What you have to do: Below are records; output all of them exactly.

(Provided material Opens)

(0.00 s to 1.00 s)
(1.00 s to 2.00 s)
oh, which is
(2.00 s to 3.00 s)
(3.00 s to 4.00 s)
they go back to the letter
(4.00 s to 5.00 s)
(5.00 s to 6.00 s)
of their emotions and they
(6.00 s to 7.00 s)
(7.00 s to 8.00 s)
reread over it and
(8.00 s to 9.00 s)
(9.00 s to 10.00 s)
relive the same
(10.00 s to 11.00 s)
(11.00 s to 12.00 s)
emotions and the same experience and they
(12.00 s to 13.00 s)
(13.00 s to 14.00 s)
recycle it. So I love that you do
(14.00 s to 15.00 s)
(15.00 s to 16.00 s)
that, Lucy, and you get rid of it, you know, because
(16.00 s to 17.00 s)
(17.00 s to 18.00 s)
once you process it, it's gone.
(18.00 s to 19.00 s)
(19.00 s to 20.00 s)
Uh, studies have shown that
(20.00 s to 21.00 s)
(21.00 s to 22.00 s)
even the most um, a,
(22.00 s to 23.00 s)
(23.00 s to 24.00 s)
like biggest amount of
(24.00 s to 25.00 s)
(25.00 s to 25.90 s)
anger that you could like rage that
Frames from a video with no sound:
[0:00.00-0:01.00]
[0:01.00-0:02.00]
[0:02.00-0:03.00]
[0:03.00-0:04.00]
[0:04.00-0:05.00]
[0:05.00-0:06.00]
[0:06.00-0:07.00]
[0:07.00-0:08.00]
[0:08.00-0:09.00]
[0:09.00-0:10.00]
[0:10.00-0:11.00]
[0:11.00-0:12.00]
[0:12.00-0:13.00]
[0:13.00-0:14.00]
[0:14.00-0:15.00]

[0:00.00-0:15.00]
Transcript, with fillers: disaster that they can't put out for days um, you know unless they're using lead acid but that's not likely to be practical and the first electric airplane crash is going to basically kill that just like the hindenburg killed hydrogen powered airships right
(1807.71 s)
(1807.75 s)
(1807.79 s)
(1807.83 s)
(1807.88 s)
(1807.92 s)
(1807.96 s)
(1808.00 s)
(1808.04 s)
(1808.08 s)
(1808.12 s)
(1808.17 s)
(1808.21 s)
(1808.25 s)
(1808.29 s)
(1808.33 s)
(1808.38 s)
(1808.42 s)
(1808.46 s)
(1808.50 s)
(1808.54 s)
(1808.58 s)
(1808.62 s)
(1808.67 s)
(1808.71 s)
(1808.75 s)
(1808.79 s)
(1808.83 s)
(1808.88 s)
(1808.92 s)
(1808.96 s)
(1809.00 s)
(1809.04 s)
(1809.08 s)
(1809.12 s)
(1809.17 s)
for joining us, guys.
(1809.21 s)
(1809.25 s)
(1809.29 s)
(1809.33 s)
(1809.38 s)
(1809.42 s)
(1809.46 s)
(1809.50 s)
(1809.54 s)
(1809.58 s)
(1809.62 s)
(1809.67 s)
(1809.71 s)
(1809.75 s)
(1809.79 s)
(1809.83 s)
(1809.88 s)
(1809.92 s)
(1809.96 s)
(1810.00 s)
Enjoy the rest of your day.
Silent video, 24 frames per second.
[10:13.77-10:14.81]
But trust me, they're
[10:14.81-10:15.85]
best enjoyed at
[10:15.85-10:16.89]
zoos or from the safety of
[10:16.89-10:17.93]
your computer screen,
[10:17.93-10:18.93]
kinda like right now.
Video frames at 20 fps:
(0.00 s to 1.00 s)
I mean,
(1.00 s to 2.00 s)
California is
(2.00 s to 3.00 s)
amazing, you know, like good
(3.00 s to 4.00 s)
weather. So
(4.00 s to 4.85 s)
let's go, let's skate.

(Provided material Closes)

Response to the task:
(0.00 s to 1.00 s)
(1.00 s to 2.00 s)
oh, which is
(2.00 s to 3.00 s)
(3.00 s to 4.00 s)
they go back to the letter
(4.00 s to 5.00 s)
(5.00 s to 6.00 s)
of their emotions and they
(6.00 s to 7.00 s)
(7.00 s to 8.00 s)
reread over it and
(8.00 s to 9.00 s)
(9.00 s to 10.00 s)
relive the same
(10.00 s to 11.00 s)
(11.00 s to 12.00 s)
emotions and the same experience and they
(12.00 s to 13.00 s)
(13.00 s to 14.00 s)
recycle it. So I love that you do
(14.00 s to 15.00 s)
(15.00 s to 16.00 s)
that, Lucy, and you get rid of it, you know, because
(16.00 s to 17.00 s)
(17.00 s to 18.00 s)
once you process it, it's gone.
(18.00 s to 19.00 s)
(19.00 s to 20.00 s)
Uh, studies have shown that
(20.00 s to 21.00 s)
(21.00 s to 22.00 s)
even the most um, a,
(22.00 s to 23.00 s)
(23.00 s to 24.00 s)
like biggest amount of
(24.00 s to 25.00 s)
(25.00 s to 25.90 s)
anger that you could like rage that
Frames from a video with no sound:
[0:00.00-0:01.00]
[0:01.00-0:02.00]
[0:02.00-0:03.00]
[0:03.00-0:04.00]
[0:04.00-0:05.00]
[0:05.00-0:06.00]
[0:06.00-0:07.00]
[0:07.00-0:08.00]
[0:08.00-0:09.00]
[0:09.00-0:10.00]
[0:10.00-0:11.00]
[0:11.00-0:12.00]
[0:12.00-0:13.00]
[0:13.00-0:14.00]
[0:14.00-0:15.00]

[0:00.00-0:15.00]
Transcript, with fillers: disaster that they can't put out for days um, you know unless they're using lead acid but that's not likely to be practical and the first electric airplane crash is going to basically kill that just like the hindenburg killed hydrogen powered airships right
(1807.71 s)
(1807.75 s)
(1807.79 s)
(1807.83 s)
(1807.88 s)
(1807.92 s)
(1807.96 s)
(1808.00 s)
(1808.04 s)
(1808.08 s)
(1808.12 s)
(1808.17 s)
(1808.21 s)
(1808.25 s)
(1808.29 s)
(1808.33 s)
(1808.38 s)
(1808.42 s)
(1808.46 s)
(1808.50 s)
(1808.54 s)
(1808.58 s)
(1808.62 s)
(1808.67 s)
(1808.71 s)
(1808.75 s)
(1808.79 s)
(1808.83 s)
(1808.88 s)
(1808.92 s)
(1808.96 s)
(1809.00 s)
(1809.04 s)
(1809.08 s)
(1809.12 s)
(1809.17 s)
for joining us, guys.
(1809.21 s)
(1809.25 s)
(1809.29 s)
(1809.33 s)
(1809.38 s)
(1809.42 s)
(1809.46 s)
(1809.50 s)
(1809.54 s)
(1809.58 s)
(1809.62 s)
(1809.67 s)
(1809.71 s)
(1809.75 s)
(1809.79 s)
(1809.83 s)
(1809.88 s)
(1809.92 s)
(1809.96 s)
(1810.00 s)
Enjoy the rest of your day.
Silent video, 24 frames per second.
[10:13.77-10:14.81]
But trust me, they're
[10:14.81-10:15.85]
best enjoyed at
[10:15.85-10:16.89]
zoos or from the safety of
[10:16.89-10:17.93]
your computer screen,
[10:17.93-10:18.93]
kinda like right now.
Video frames at 20 fps:
(0.00 s to 1.00 s)
I mean,
(1.00 s to 2.00 s)
California is
(2.00 s to 3.00 s)
amazing, you know, like good
(3.00 s to 4.00 s)
weather. So
(4.00 s to 4.85 s)
let's go, let's skate.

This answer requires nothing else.